BEGIN Data under study

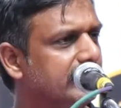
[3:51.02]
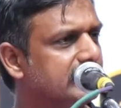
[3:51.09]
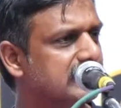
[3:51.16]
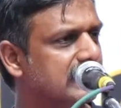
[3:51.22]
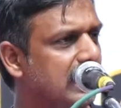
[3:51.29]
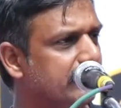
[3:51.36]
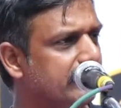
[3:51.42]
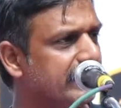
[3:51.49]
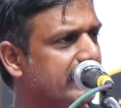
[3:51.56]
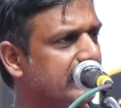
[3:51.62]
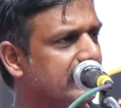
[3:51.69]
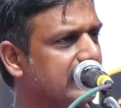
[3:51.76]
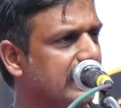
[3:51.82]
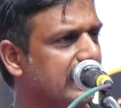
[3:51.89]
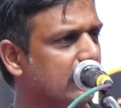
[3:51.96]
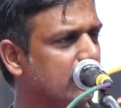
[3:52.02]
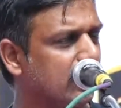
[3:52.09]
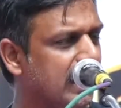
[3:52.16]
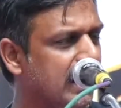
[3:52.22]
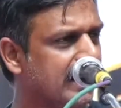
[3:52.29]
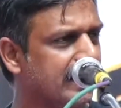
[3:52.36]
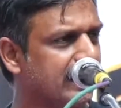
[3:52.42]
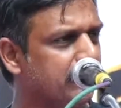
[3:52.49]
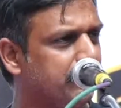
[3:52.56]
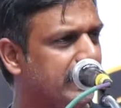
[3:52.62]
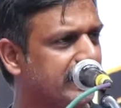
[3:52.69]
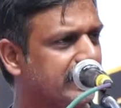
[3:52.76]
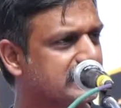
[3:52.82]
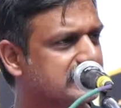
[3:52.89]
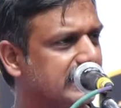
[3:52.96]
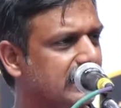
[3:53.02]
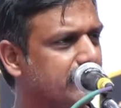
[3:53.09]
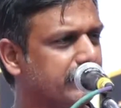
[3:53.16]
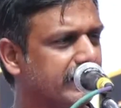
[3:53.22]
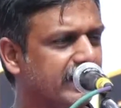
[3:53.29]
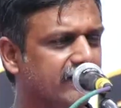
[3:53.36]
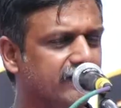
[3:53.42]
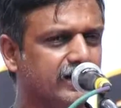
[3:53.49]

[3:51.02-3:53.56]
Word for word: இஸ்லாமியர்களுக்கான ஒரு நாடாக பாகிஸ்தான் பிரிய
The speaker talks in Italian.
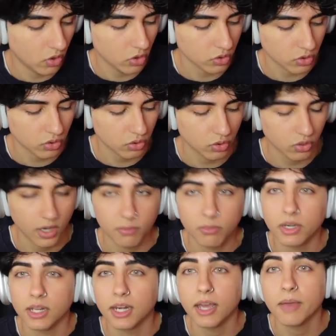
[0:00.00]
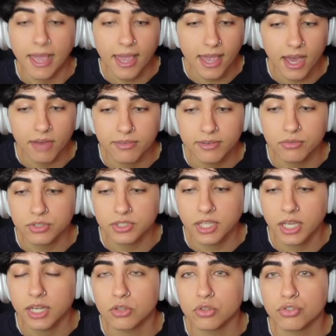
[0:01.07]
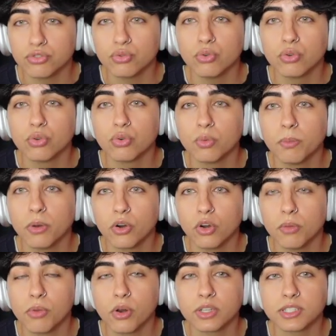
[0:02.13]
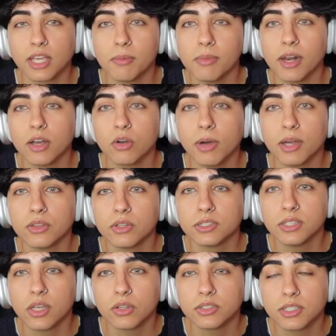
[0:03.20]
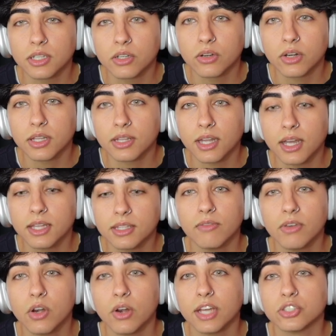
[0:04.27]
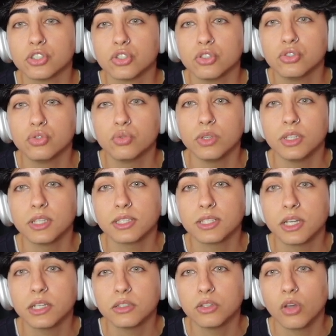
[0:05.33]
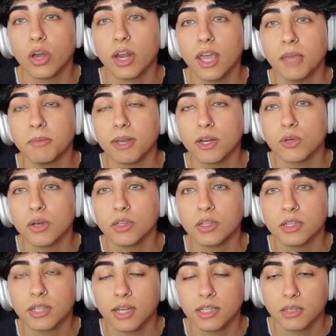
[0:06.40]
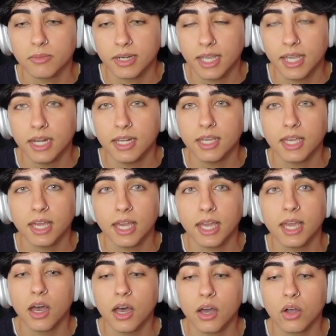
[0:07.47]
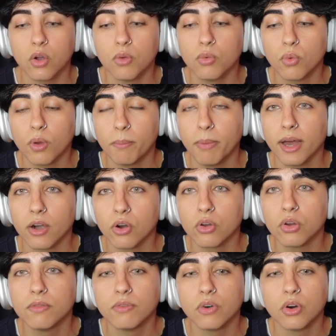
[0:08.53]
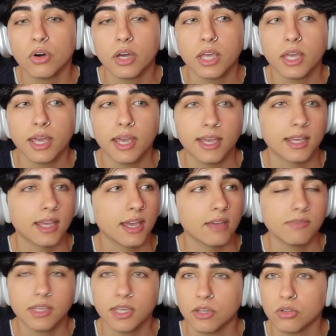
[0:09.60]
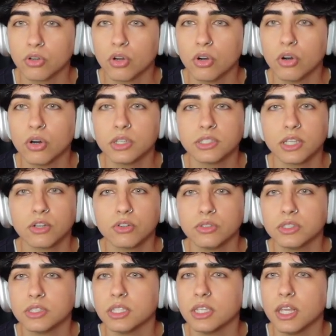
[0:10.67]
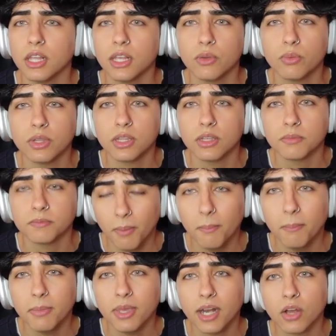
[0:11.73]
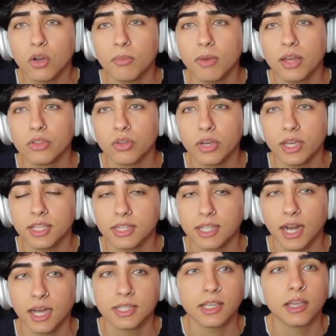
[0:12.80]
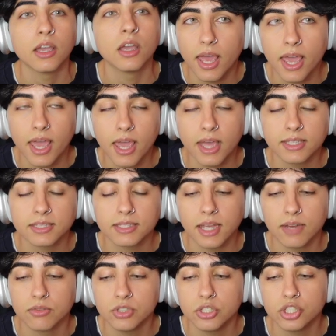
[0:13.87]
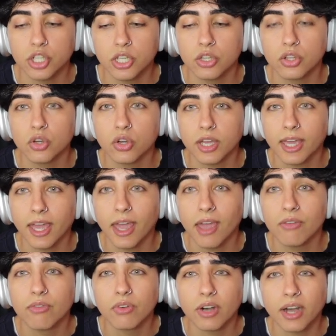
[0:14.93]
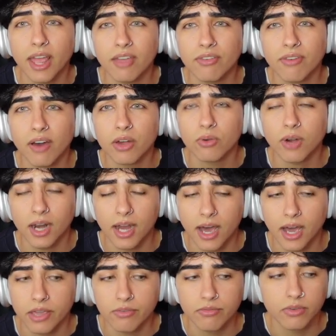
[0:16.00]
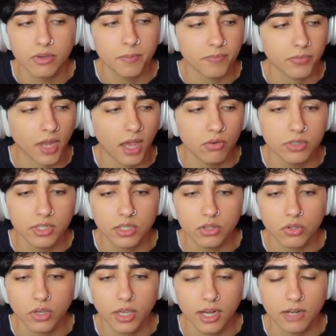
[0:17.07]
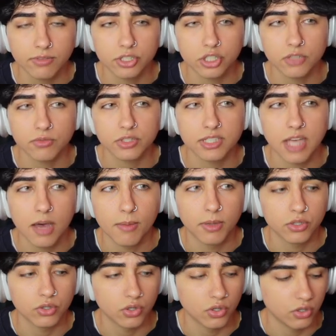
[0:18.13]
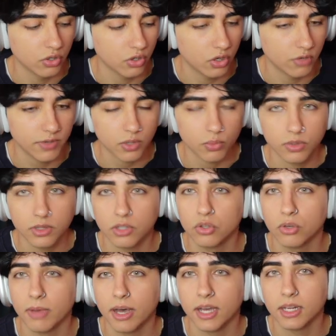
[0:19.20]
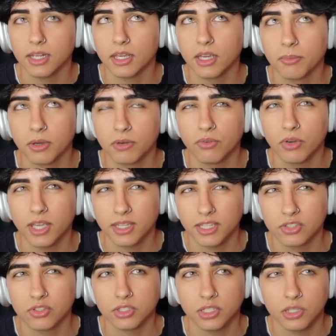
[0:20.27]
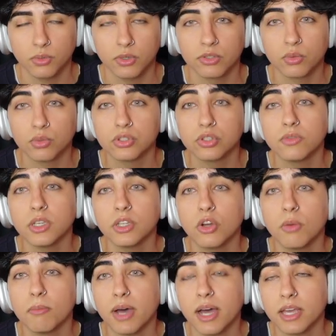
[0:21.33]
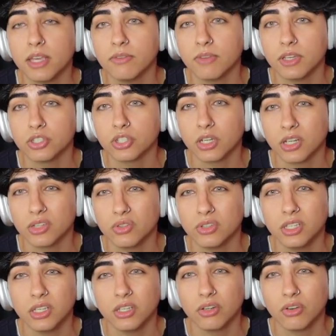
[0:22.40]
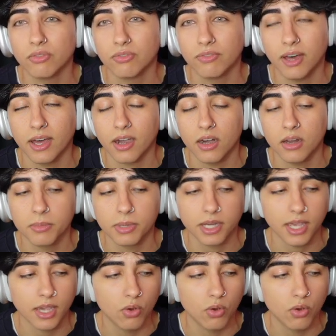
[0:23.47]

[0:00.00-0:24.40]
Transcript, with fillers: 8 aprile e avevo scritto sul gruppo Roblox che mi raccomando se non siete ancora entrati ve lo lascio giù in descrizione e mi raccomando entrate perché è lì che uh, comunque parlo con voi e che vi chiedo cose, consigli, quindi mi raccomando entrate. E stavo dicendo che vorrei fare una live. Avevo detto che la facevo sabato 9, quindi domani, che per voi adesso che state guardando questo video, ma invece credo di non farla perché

END Data under study

Activity
The answer must be an exact copy of the records, with no images in it.

The completed task
[3:51.02]
[3:51.09]
[3:51.16]
[3:51.22]
[3:51.29]
[3:51.36]
[3:51.42]
[3:51.49]
[3:51.56]
[3:51.62]
[3:51.69]
[3:51.76]
[3:51.82]
[3:51.89]
[3:51.96]
[3:52.02]
[3:52.09]
[3:52.16]
[3:52.22]
[3:52.29]
[3:52.36]
[3:52.42]
[3:52.49]
[3:52.56]
[3:52.62]
[3:52.69]
[3:52.76]
[3:52.82]
[3:52.89]
[3:52.96]
[3:53.02]
[3:53.09]
[3:53.16]
[3:53.22]
[3:53.29]
[3:53.36]
[3:53.42]
[3:53.49]

[3:51.02-3:53.56]
Word for word: இஸ்லாமியர்களுக்கான ஒரு நாடாக பாகிஸ்தான் பிரிய
The speaker talks in Italian.
[0:00.00]
[0:01.07]
[0:02.13]
[0:03.20]
[0:04.27]
[0:05.33]
[0:06.40]
[0:07.47]
[0:08.53]
[0:09.60]
[0:10.67]
[0:11.73]
[0:12.80]
[0:13.87]
[0:14.93]
[0:16.00]
[0:17.07]
[0:18.13]
[0:19.20]
[0:20.27]
[0:21.33]
[0:22.40]
[0:23.47]

[0:00.00-0:24.40]
Transcript, with fillers: 8 aprile e avevo scritto sul gruppo Roblox che mi raccomando se non siete ancora entrati ve lo lascio giù in descrizione e mi raccomando entrate perché è lì che uh, comunque parlo con voi e che vi chiedo cose, consigli, quindi mi raccomando entrate. E stavo dicendo che vorrei fare una live. Avevo detto che la facevo sabato 9, quindi domani, che per voi adesso che state guardando questo video, ma invece credo di non farla perché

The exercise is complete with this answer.